Collected data entries >>

-------------------------

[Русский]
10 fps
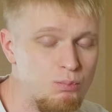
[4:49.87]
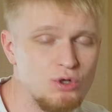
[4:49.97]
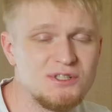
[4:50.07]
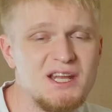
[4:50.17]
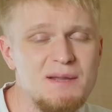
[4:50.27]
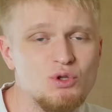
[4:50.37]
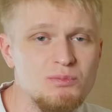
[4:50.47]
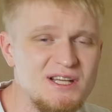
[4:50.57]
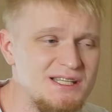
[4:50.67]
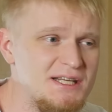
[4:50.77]
По
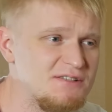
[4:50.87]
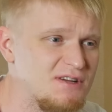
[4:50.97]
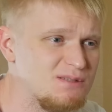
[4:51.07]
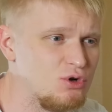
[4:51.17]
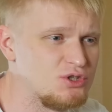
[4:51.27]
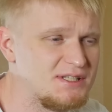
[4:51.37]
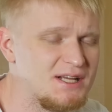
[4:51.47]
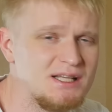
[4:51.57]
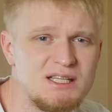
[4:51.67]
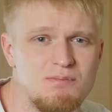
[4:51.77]
скриптум, если есть возможность
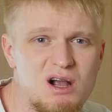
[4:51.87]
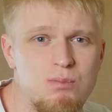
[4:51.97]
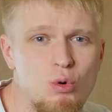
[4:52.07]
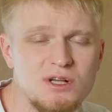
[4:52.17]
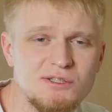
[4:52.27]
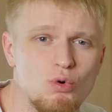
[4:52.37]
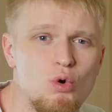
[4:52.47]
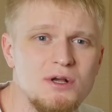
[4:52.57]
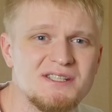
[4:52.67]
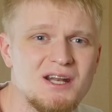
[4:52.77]
заказать MacBook из
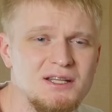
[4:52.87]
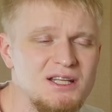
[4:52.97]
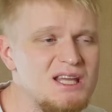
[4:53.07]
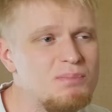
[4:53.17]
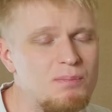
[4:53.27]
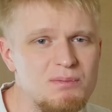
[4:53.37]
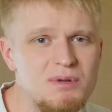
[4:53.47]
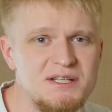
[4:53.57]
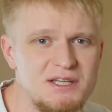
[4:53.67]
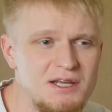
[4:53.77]
другой стороны и по
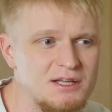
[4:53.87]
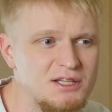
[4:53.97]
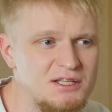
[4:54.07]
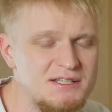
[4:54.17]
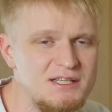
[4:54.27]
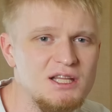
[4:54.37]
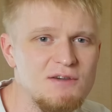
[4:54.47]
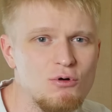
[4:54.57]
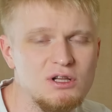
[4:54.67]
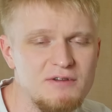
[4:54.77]
прибытии нанести на
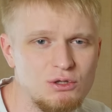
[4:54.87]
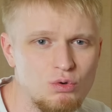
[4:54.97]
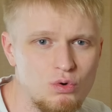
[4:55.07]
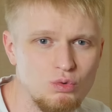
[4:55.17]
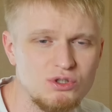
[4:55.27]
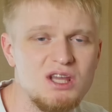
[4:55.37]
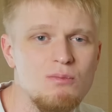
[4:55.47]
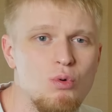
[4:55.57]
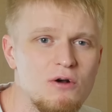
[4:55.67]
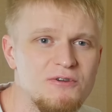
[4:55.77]
его клавиатуру русские
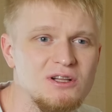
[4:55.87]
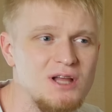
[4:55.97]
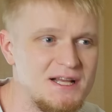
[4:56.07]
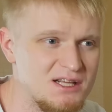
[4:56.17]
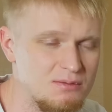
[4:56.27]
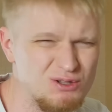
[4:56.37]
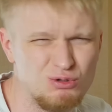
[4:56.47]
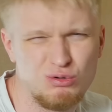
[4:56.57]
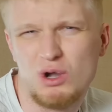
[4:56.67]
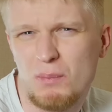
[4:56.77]
буковки лазером, эта
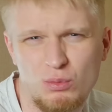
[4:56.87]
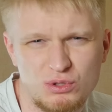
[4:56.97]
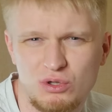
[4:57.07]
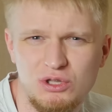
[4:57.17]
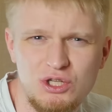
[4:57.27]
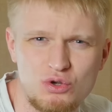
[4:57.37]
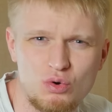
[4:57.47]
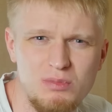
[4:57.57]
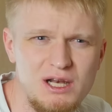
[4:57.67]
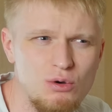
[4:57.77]
услуга, по-моему, стоит 1000
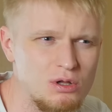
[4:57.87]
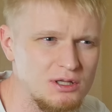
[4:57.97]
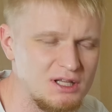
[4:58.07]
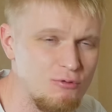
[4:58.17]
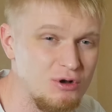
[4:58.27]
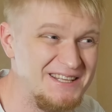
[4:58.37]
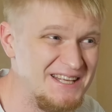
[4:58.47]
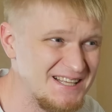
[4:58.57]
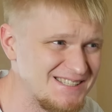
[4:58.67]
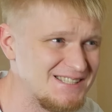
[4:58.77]
рублей или около того,
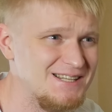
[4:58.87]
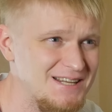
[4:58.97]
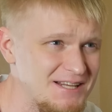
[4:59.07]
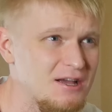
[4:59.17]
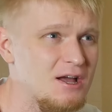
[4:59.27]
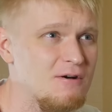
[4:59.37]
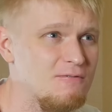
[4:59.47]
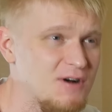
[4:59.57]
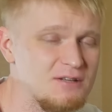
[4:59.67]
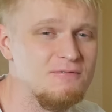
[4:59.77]
есть ли
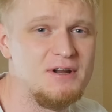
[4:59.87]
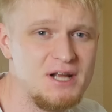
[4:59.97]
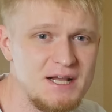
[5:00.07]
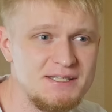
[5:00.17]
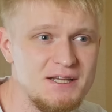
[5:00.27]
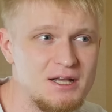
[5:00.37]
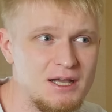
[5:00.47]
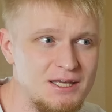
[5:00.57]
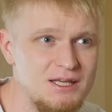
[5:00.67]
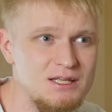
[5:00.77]
в этом варианте
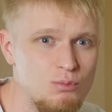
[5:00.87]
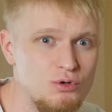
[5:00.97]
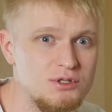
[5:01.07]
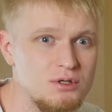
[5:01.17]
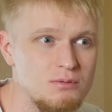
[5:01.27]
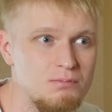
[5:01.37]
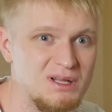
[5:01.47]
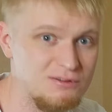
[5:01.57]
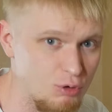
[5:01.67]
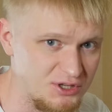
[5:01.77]
какие-нибудь
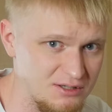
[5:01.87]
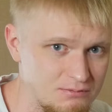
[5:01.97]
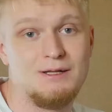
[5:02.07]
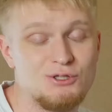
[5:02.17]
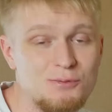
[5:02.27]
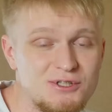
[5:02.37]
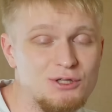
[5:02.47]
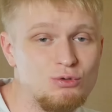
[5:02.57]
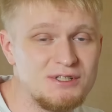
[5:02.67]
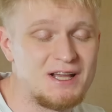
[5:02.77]
подвохи. Собственно, тут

-------------------------

Instructions for the task >>
Although the records contain pictures, the output must hold only their exact wording.

Response area >>
[Русский]
10 fps
[4:49.87]
[4:49.97]
[4:50.07]
[4:50.17]
[4:50.27]
[4:50.37]
[4:50.47]
[4:50.57]
[4:50.67]
[4:50.77]
По
[4:50.87]
[4:50.97]
[4:51.07]
[4:51.17]
[4:51.27]
[4:51.37]
[4:51.47]
[4:51.57]
[4:51.67]
[4:51.77]
скриптум, если есть возможность
[4:51.87]
[4:51.97]
[4:52.07]
[4:52.17]
[4:52.27]
[4:52.37]
[4:52.47]
[4:52.57]
[4:52.67]
[4:52.77]
заказать MacBook из
[4:52.87]
[4:52.97]
[4:53.07]
[4:53.17]
[4:53.27]
[4:53.37]
[4:53.47]
[4:53.57]
[4:53.67]
[4:53.77]
другой стороны и по
[4:53.87]
[4:53.97]
[4:54.07]
[4:54.17]
[4:54.27]
[4:54.37]
[4:54.47]
[4:54.57]
[4:54.67]
[4:54.77]
прибытии нанести на
[4:54.87]
[4:54.97]
[4:55.07]
[4:55.17]
[4:55.27]
[4:55.37]
[4:55.47]
[4:55.57]
[4:55.67]
[4:55.77]
его клавиатуру русские
[4:55.87]
[4:55.97]
[4:56.07]
[4:56.17]
[4:56.27]
[4:56.37]
[4:56.47]
[4:56.57]
[4:56.67]
[4:56.77]
буковки лазером, эта
[4:56.87]
[4:56.97]
[4:57.07]
[4:57.17]
[4:57.27]
[4:57.37]
[4:57.47]
[4:57.57]
[4:57.67]
[4:57.77]
услуга, по-моему, стоит 1000
[4:57.87]
[4:57.97]
[4:58.07]
[4:58.17]
[4:58.27]
[4:58.37]
[4:58.47]
[4:58.57]
[4:58.67]
[4:58.77]
рублей или около того,
[4:58.87]
[4:58.97]
[4:59.07]
[4:59.17]
[4:59.27]
[4:59.37]
[4:59.47]
[4:59.57]
[4:59.67]
[4:59.77]
есть ли
[4:59.87]
[4:59.97]
[5:00.07]
[5:00.17]
[5:00.27]
[5:00.37]
[5:00.47]
[5:00.57]
[5:00.67]
[5:00.77]
в этом варианте
[5:00.87]
[5:00.97]
[5:01.07]
[5:01.17]
[5:01.27]
[5:01.37]
[5:01.47]
[5:01.57]
[5:01.67]
[5:01.77]
какие-нибудь
[5:01.87]
[5:01.97]
[5:02.07]
[5:02.17]
[5:02.27]
[5:02.37]
[5:02.47]
[5:02.57]
[5:02.67]
[5:02.77]
подвохи. Собственно, тут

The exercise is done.